Brujo began working in West Philadelphia’s punk scene as a musician but also learned to paint, sculpt, draw, and dance, all of it flavored by his indigenous Mexican roots and his passion for repurposing discarded objects.

His talent earned him space on some pretty prestigious stages, including the John F. Kennedy Center for the Performing Arts in Washington, D.C.

It also drove him to teach, both as a way to share his indigenous heritage and a means to support himself. He has taught art everywhere from Taller Puertorriqueño and the Fleisher Art Memorial to Rutgers University and the Please Touch Museum.

He arguably might be best known for his work with Ollin Yoliztli Calmecac, the Aztec dance troupe and cultural group he cofounded in 2003.

“He doesn’t sit still for long,” laughed Gina Renzi, director of The Rotunda in University City, where Brujo was the artist-in-residence in 2014.

Renzi created an online “Save Brujo” fundraising campaign and will host a fundraising dinner and concert at The Rotunda to help cover the costs of his move to Canada.

“I wish he didn’t have to leave, but at least we can help him leave safely,” Renzi said.

Of his departure, she added: “It’s a pretty big loss. He is this really interesting cultural connector and educator. Philly is a diverse city, but like any other place, people really are separated in these boxes.
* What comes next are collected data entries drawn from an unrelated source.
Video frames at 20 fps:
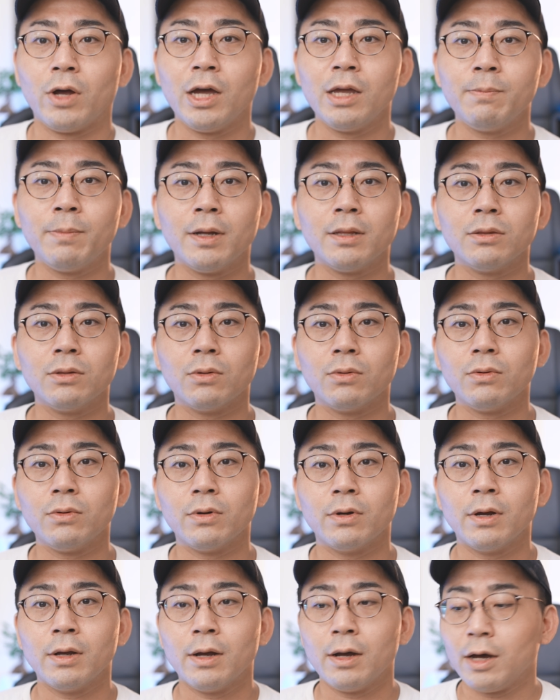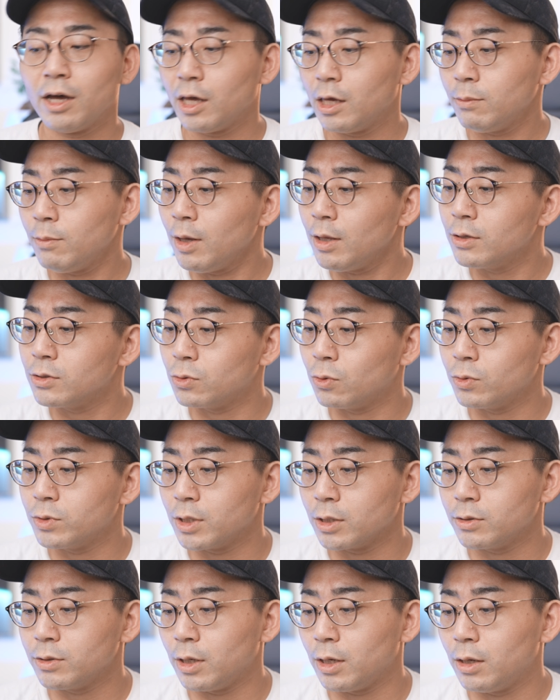の iPad の背面に装
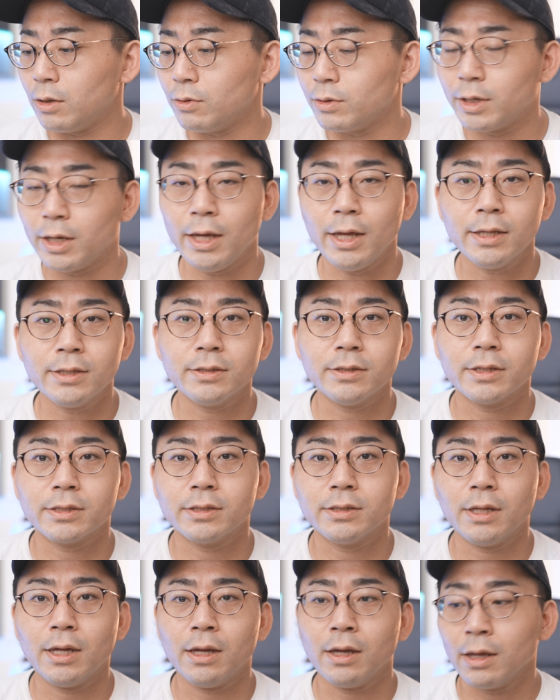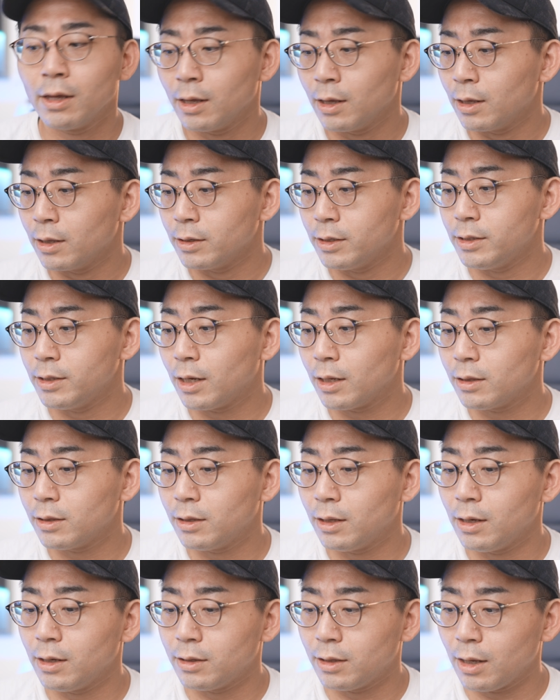着できるケースですね、になっ
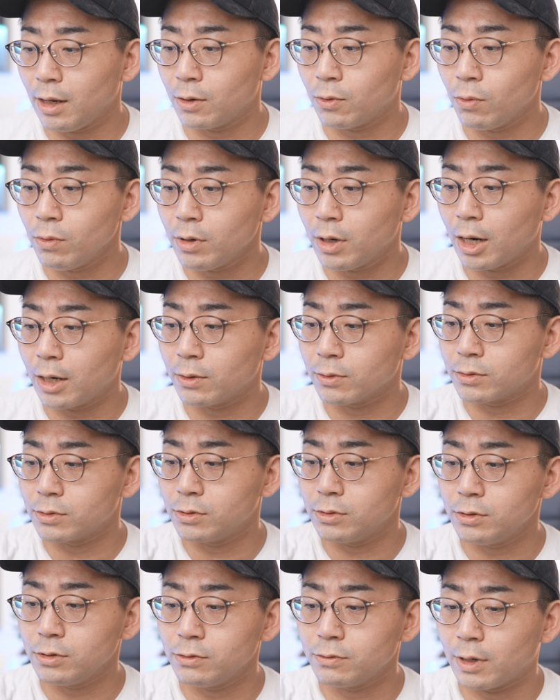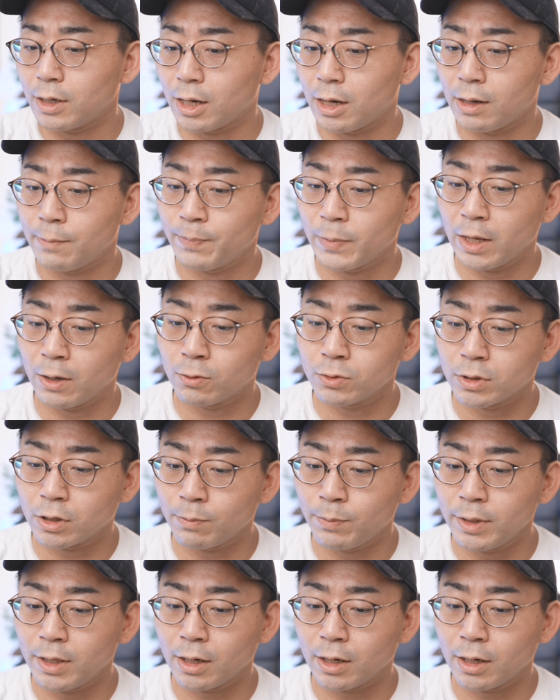ていて、今回の2は、えこちらのピ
Brujo has found this way to transcend communities, from the Puerto Rican community to Native Americans, from kids to seniors. And there really isn’t that much in Philly for indigenous people — there isn’t even a community center. But he has remained present in all of that work. For him to leave, it’s a big deal culturally and for folks in the creative sector.”

At the Philadelphia Museum of Art, Brujo is one of about 150 artists and community members now working on Philadelphia Assembled, a resilience-themed project involving citywide performances, events and installations starting this month.

“His voice truly does stand out in that he is really able to thoughtfully address subjects of forced migration,” said Amanda Sroka, assistant curator of contemporary art at the Philadelphia Museum of Art. “These subjects are incredibly present in both his artworks, his paintings, but also in the way he holds and builds relationships across Philadelphia. That is something that we all, especially in this moment in time, need to be thinking about and addressing in our own work and our own practices.”

Brujo’s plight as an unauthorized immigrant isn’t unusual, but his decision to ditch the United States and head north is, said Carlos Torres, a spokesman for the Mexican Consulate in Philadelphia.

More often, Mexicans fearful of deportation have come to the consulate seeking answers and paperwork that would enable them to stay here — or return to Mexico, Torres said. Since Trump took power, the number of Mexicans visiting the consulate for passports and other help has doubled, from about 200 to up to 400 daily, he said. About 133,000 people who were born in Mexico now live in Pennsylvania, including 40,000 in the Philadelphia region – although it’s unclear how many are undocumented, Torres said.

Brujo doesn’t want to move back to Mexico, still plagued by fears of the troubles he endured as a teenager there.

He knows going public with his plight could put him in deeper danger of deportation. For that reason, he doesn’t use his birth name; Brujo (sorcerer) de la Mancha (a nod to both the Spanish region and the Don Quixote tale) is the pseudonym he has used as an artist for almost two decades.

But he also has reached a point of resignation.

“I leaving, what else you want to do now, you want to spend the money to take me to the border? You’re going to spend all that? Go ahead! I leaving!” Brujo said.

Besides, he added: “The FBI knows where I am because (they took) my fingerprints to work in the schools.”

If he’s successful in securing a Canadian passport, the first thing he aims to do might seem surprising: visit Mexico.

“I have not seen my dad for almost 20 years,” he said. “I feel the sadness of my friends (here) when I tell them I will go, but I also feel a little bit happiness. It’s tough for me to be in Mexico, but I got to go and see my dad. It’s a moral principle. Anybody should be allowed to do that.”

But with a Canadian passport, he’ll be able to leave again.

No treacherous mountain journeys required.